▸ **GIVEN RECORDS**
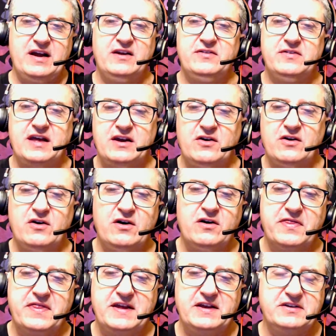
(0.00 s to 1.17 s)
that all
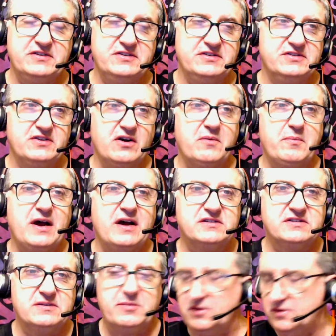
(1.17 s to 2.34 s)
things are
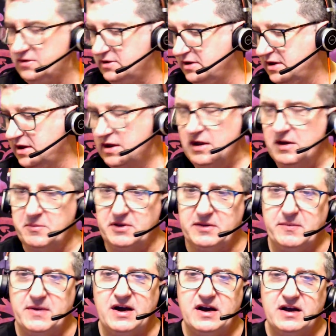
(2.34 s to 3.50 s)
possible. But the
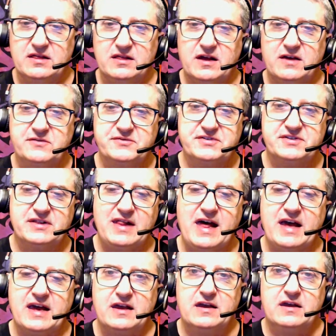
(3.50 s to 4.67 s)
mind loves
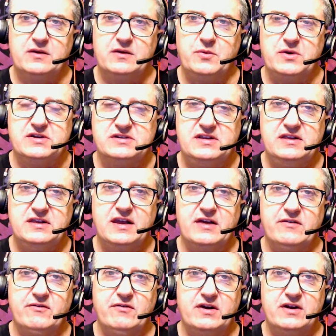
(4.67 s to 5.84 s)
lack. We just need to get
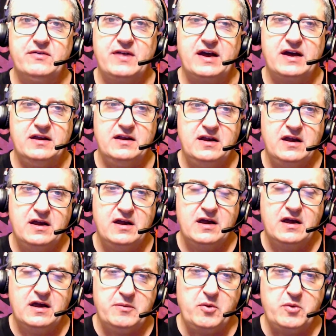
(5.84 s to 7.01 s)
rid of that.
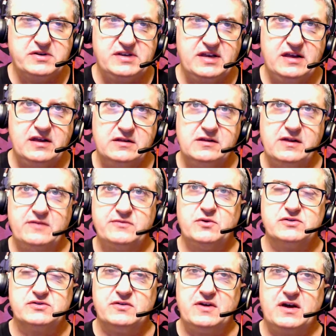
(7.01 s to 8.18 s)
When we see the loved ones on
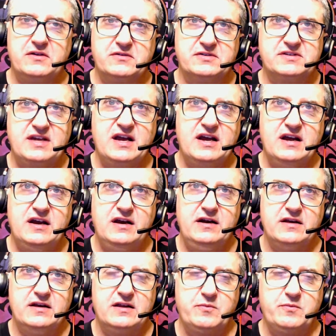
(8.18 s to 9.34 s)
the other side, like
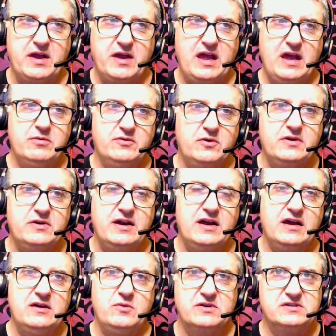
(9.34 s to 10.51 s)
what came through today
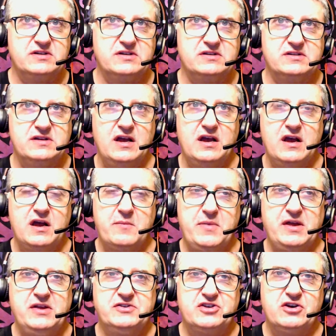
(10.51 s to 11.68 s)
was just
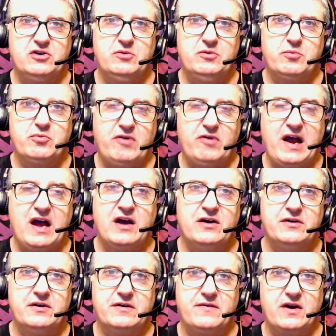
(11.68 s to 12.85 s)
being so proud of
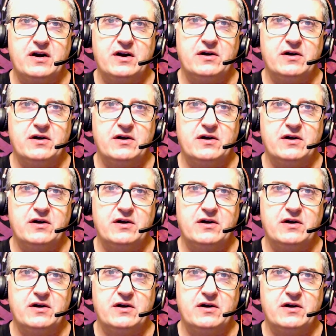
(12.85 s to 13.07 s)
her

▸ **GOAL OF THE EXERCISE**
The whole listing should be restated word for word, with no pictures.

▸ **RESULT OF THE EXERCISE**
(0.00 s to 1.17 s)
that all
(1.17 s to 2.34 s)
things are
(2.34 s to 3.50 s)
possible. But the
(3.50 s to 4.67 s)
mind loves
(4.67 s to 5.84 s)
lack. We just need to get
(5.84 s to 7.01 s)
rid of that.
(7.01 s to 8.18 s)
When we see the loved ones on
(8.18 s to 9.34 s)
the other side, like
(9.34 s to 10.51 s)
what came through today
(10.51 s to 11.68 s)
was just
(11.68 s to 12.85 s)
being so proud of
(12.85 s to 13.07 s)
her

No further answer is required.